> **PROBLEM**
When you come to a picture, pass over it, and set down the entries below exactly.

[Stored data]
——
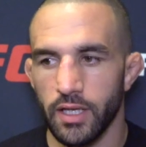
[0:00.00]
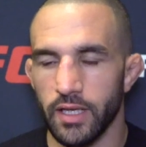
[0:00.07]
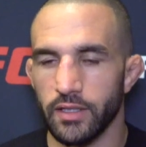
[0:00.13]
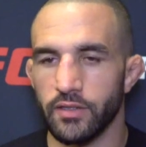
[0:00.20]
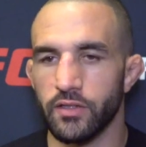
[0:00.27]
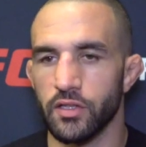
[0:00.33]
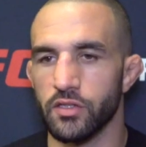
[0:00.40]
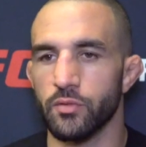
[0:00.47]

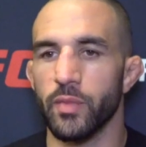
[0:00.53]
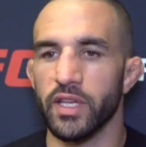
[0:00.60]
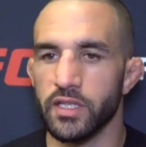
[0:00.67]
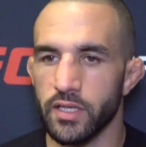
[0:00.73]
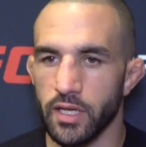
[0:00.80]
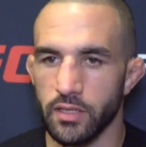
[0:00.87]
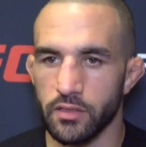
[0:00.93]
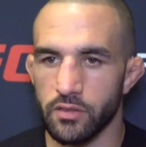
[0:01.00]
it doesn't make
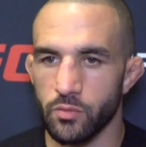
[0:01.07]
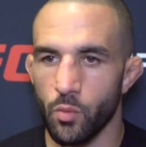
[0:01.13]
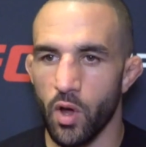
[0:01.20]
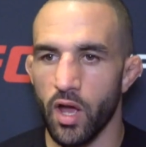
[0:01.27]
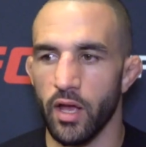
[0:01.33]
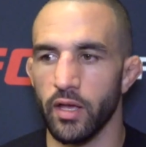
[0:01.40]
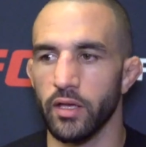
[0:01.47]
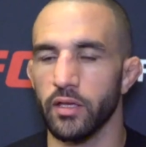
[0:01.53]
sense.
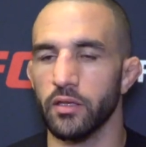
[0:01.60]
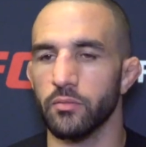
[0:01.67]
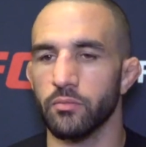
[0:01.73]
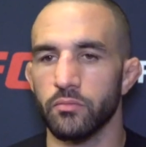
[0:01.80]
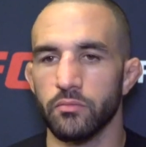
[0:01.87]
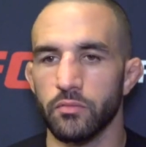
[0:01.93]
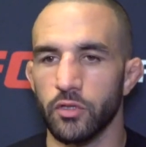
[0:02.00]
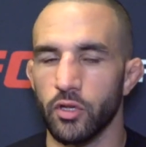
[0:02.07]
Why, you
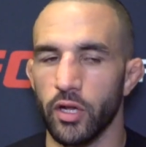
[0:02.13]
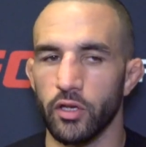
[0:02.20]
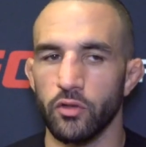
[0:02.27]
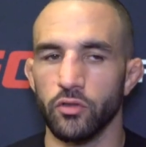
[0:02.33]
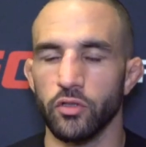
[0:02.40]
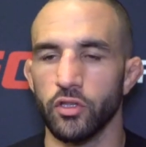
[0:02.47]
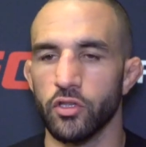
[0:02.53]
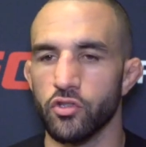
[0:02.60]
know, I can
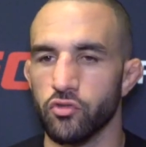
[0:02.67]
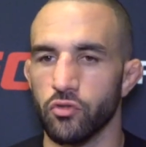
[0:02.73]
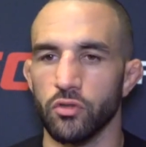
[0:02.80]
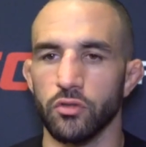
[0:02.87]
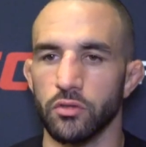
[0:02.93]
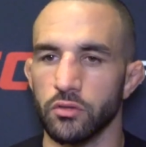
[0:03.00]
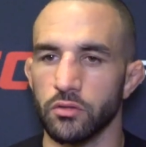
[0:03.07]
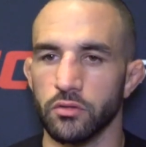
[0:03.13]
only
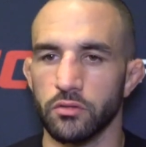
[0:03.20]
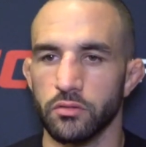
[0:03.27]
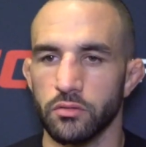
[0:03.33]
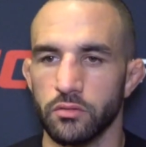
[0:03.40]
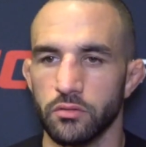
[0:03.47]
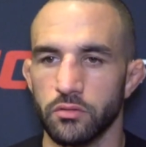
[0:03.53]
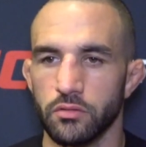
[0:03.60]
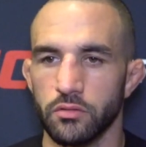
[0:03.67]
control
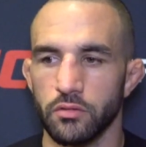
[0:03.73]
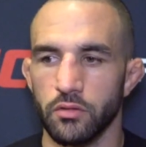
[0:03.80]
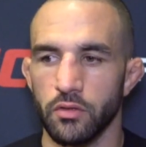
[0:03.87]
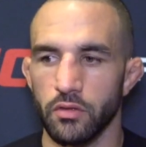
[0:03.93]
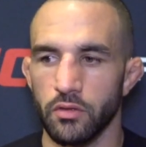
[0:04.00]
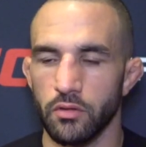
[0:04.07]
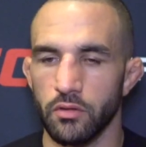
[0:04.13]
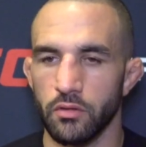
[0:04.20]

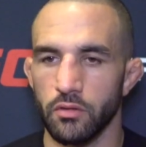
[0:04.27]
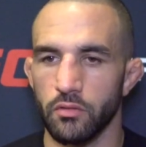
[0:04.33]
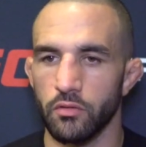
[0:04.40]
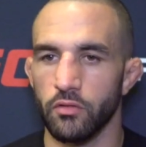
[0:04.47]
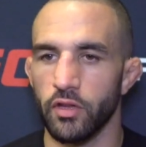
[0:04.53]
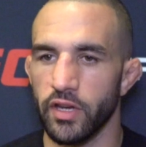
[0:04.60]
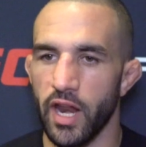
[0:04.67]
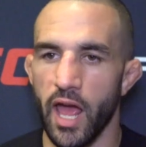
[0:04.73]

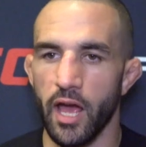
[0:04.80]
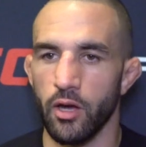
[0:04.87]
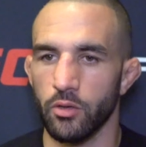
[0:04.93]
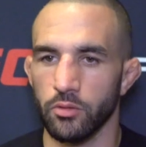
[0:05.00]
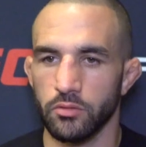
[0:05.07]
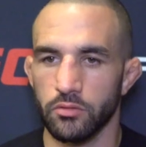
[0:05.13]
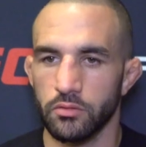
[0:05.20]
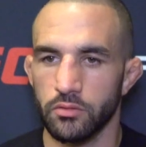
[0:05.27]
the now.
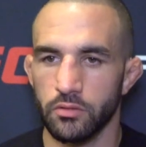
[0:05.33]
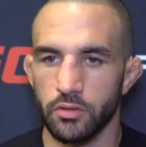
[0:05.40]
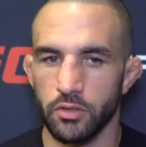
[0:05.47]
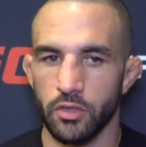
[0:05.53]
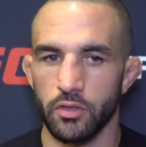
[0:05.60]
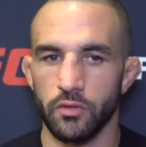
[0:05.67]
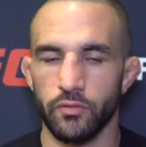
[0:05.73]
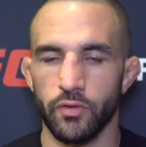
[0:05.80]
Mm.
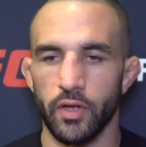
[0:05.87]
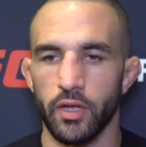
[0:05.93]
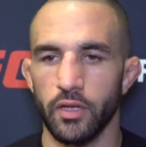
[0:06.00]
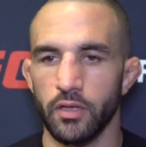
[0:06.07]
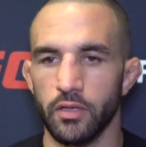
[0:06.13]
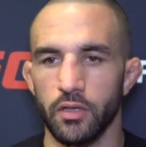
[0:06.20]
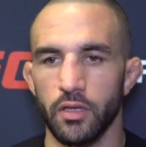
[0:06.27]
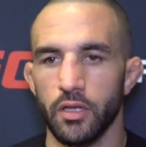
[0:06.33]
You know, if
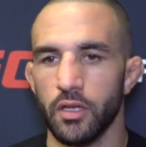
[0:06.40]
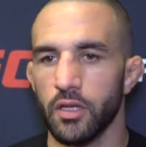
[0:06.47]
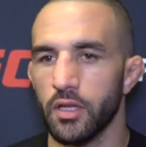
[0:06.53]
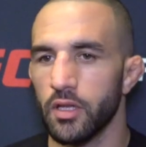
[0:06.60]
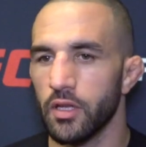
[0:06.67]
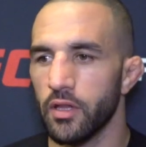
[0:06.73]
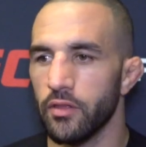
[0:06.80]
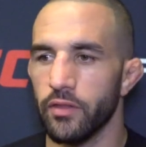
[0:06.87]
I
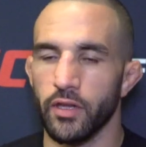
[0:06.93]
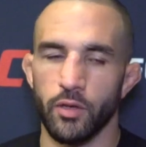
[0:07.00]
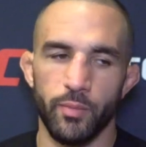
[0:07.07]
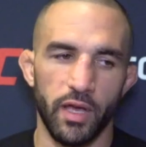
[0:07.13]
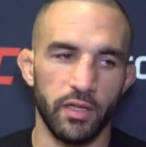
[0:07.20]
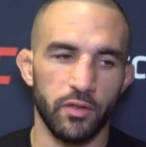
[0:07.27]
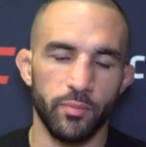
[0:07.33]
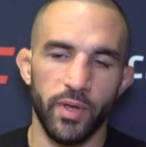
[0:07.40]
think
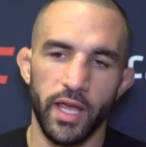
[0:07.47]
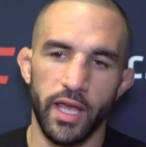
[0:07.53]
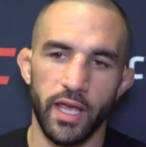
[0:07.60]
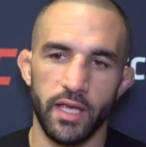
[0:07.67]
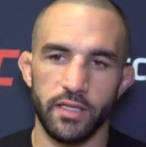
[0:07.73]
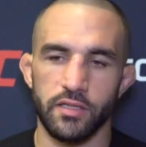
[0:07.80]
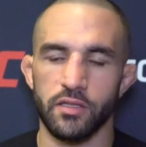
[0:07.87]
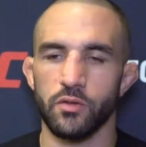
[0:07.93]
about the
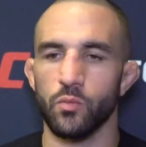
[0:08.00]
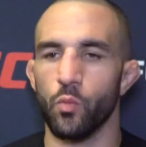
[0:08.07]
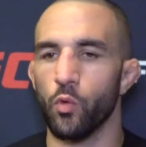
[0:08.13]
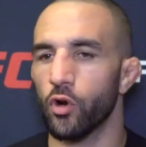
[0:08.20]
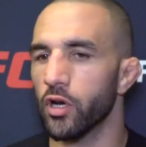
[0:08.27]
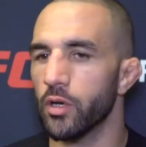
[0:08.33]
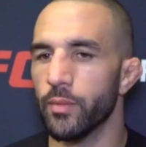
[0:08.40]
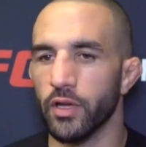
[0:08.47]
past and
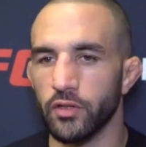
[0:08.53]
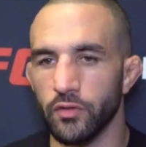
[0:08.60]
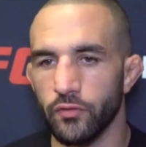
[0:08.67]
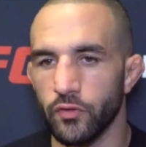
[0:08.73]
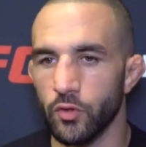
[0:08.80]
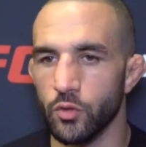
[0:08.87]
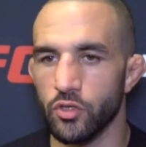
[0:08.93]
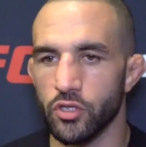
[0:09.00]
worry about the
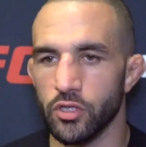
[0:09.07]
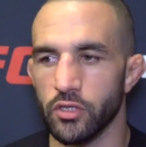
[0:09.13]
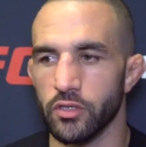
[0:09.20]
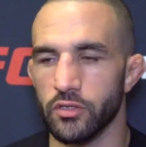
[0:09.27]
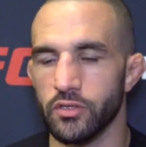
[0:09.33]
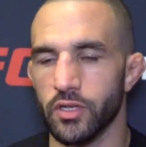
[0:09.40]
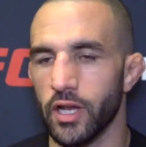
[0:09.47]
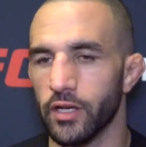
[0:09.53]
future,
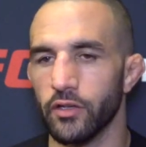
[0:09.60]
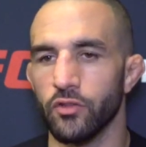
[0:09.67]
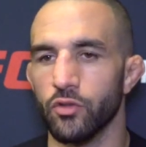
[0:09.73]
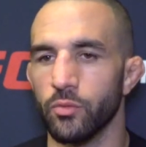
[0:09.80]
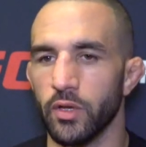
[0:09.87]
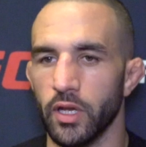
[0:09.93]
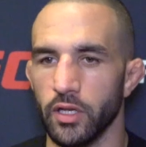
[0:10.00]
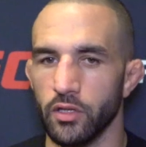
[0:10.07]
it's not going to
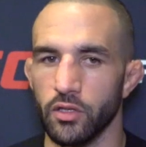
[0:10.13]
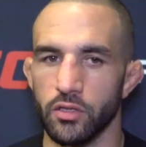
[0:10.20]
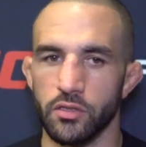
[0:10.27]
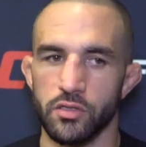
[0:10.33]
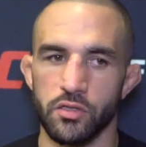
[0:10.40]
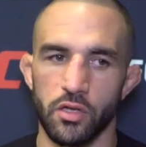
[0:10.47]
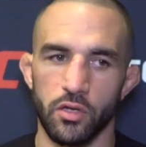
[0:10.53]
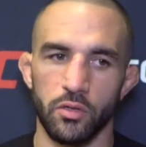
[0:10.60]
do me any
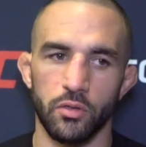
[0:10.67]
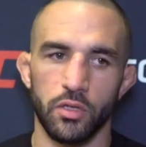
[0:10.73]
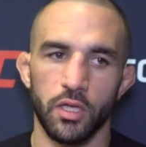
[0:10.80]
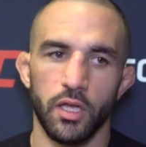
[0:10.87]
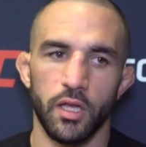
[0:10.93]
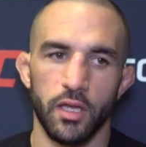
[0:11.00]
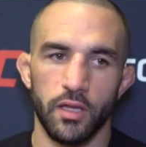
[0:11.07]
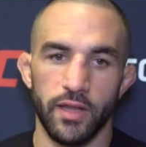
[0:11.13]
good. So
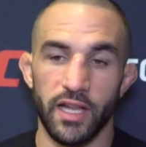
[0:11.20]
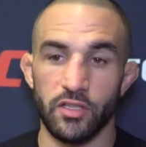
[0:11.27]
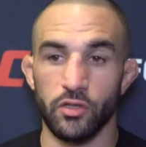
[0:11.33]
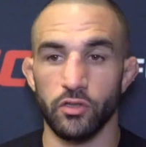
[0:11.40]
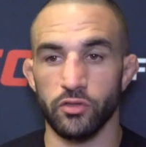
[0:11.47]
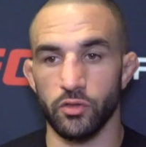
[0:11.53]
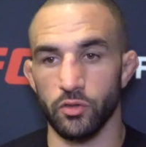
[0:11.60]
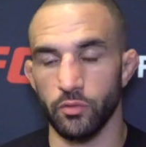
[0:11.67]
that's
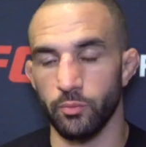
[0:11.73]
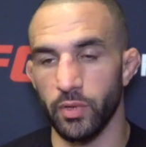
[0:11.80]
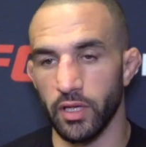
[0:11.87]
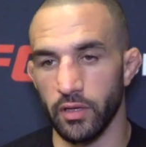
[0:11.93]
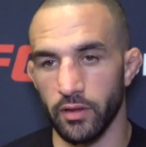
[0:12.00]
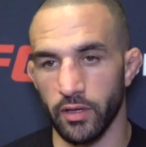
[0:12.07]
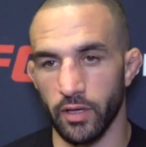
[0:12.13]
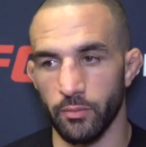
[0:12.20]
also a
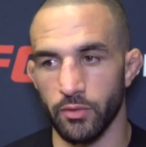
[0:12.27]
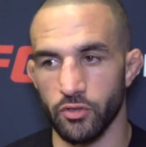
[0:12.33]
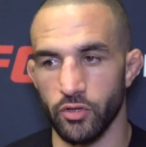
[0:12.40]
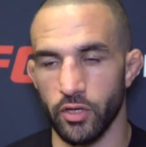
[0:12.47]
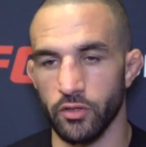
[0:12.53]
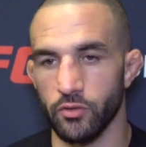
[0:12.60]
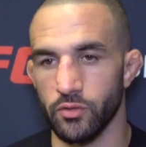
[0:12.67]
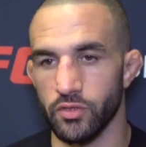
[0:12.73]
big thing I've been
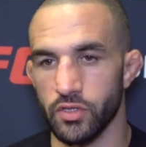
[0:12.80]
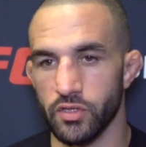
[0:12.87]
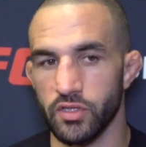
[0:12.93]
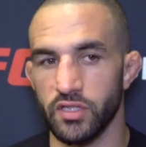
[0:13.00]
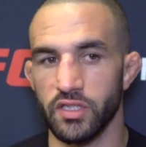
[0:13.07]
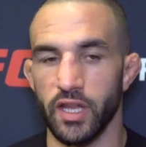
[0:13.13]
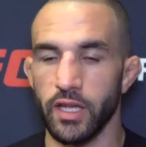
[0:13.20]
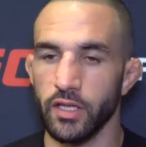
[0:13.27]
trying to do, is
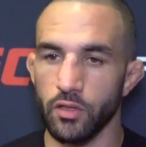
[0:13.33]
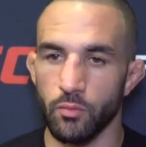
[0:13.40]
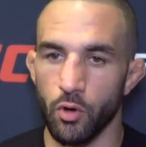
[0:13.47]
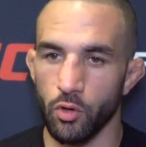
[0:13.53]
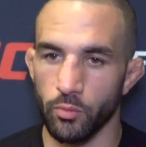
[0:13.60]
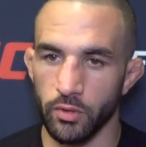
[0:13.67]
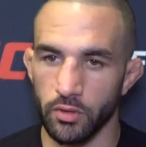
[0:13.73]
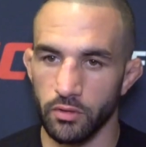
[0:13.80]
just stay in the
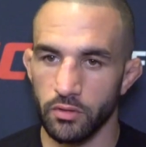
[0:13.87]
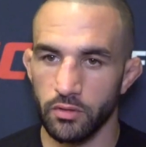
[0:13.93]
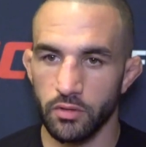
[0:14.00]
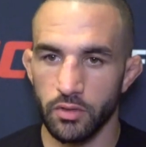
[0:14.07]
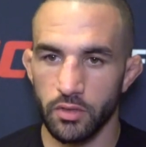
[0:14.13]
moment,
——
> **EXERCISE ANSWER**
[0:00.00]
[0:00.07]
[0:00.13]
[0:00.20]
[0:00.27]
[0:00.33]
[0:00.40]
[0:00.47]

[0:00.53]
[0:00.60]
[0:00.67]
[0:00.73]
[0:00.80]
[0:00.87]
[0:00.93]
[0:01.00]
it doesn't make
[0:01.07]
[0:01.13]
[0:01.20]
[0:01.27]
[0:01.33]
[0:01.40]
[0:01.47]
[0:01.53]
sense.
[0:01.60]
[0:01.67]
[0:01.73]
[0:01.80]
[0:01.87]
[0:01.93]
[0:02.00]
[0:02.07]
Why, you
[0:02.13]
[0:02.20]
[0:02.27]
[0:02.33]
[0:02.40]
[0:02.47]
[0:02.53]
[0:02.60]
know, I can
[0:02.67]
[0:02.73]
[0:02.80]
[0:02.87]
[0:02.93]
[0:03.00]
[0:03.07]
[0:03.13]
only
[0:03.20]
[0:03.27]
[0:03.33]
[0:03.40]
[0:03.47]
[0:03.53]
[0:03.60]
[0:03.67]
control
[0:03.73]
[0:03.80]
[0:03.87]
[0:03.93]
[0:04.00]
[0:04.07]
[0:04.13]
[0:04.20]

[0:04.27]
[0:04.33]
[0:04.40]
[0:04.47]
[0:04.53]
[0:04.60]
[0:04.67]
[0:04.73]

[0:04.80]
[0:04.87]
[0:04.93]
[0:05.00]
[0:05.07]
[0:05.13]
[0:05.20]
[0:05.27]
the now.
[0:05.33]
[0:05.40]
[0:05.47]
[0:05.53]
[0:05.60]
[0:05.67]
[0:05.73]
[0:05.80]
Mm.
[0:05.87]
[0:05.93]
[0:06.00]
[0:06.07]
[0:06.13]
[0:06.20]
[0:06.27]
[0:06.33]
You know, if
[0:06.40]
[0:06.47]
[0:06.53]
[0:06.60]
[0:06.67]
[0:06.73]
[0:06.80]
[0:06.87]
I
[0:06.93]
[0:07.00]
[0:07.07]
[0:07.13]
[0:07.20]
[0:07.27]
[0:07.33]
[0:07.40]
think
[0:07.47]
[0:07.53]
[0:07.60]
[0:07.67]
[0:07.73]
[0:07.80]
[0:07.87]
[0:07.93]
about the
[0:08.00]
[0:08.07]
[0:08.13]
[0:08.20]
[0:08.27]
[0:08.33]
[0:08.40]
[0:08.47]
past and
[0:08.53]
[0:08.60]
[0:08.67]
[0:08.73]
[0:08.80]
[0:08.87]
[0:08.93]
[0:09.00]
worry about the
[0:09.07]
[0:09.13]
[0:09.20]
[0:09.27]
[0:09.33]
[0:09.40]
[0:09.47]
[0:09.53]
future,
[0:09.60]
[0:09.67]
[0:09.73]
[0:09.80]
[0:09.87]
[0:09.93]
[0:10.00]
[0:10.07]
it's not going to
[0:10.13]
[0:10.20]
[0:10.27]
[0:10.33]
[0:10.40]
[0:10.47]
[0:10.53]
[0:10.60]
do me any
[0:10.67]
[0:10.73]
[0:10.80]
[0:10.87]
[0:10.93]
[0:11.00]
[0:11.07]
[0:11.13]
good. So
[0:11.20]
[0:11.27]
[0:11.33]
[0:11.40]
[0:11.47]
[0:11.53]
[0:11.60]
[0:11.67]
that's
[0:11.73]
[0:11.80]
[0:11.87]
[0:11.93]
[0:12.00]
[0:12.07]
[0:12.13]
[0:12.20]
also a
[0:12.27]
[0:12.33]
[0:12.40]
[0:12.47]
[0:12.53]
[0:12.60]
[0:12.67]
[0:12.73]
big thing I've been
[0:12.80]
[0:12.87]
[0:12.93]
[0:13.00]
[0:13.07]
[0:13.13]
[0:13.20]
[0:13.27]
trying to do, is
[0:13.33]
[0:13.40]
[0:13.47]
[0:13.53]
[0:13.60]
[0:13.67]
[0:13.73]
[0:13.80]
just stay in the
[0:13.87]
[0:13.93]
[0:14.00]
[0:14.07]
[0:14.13]
moment,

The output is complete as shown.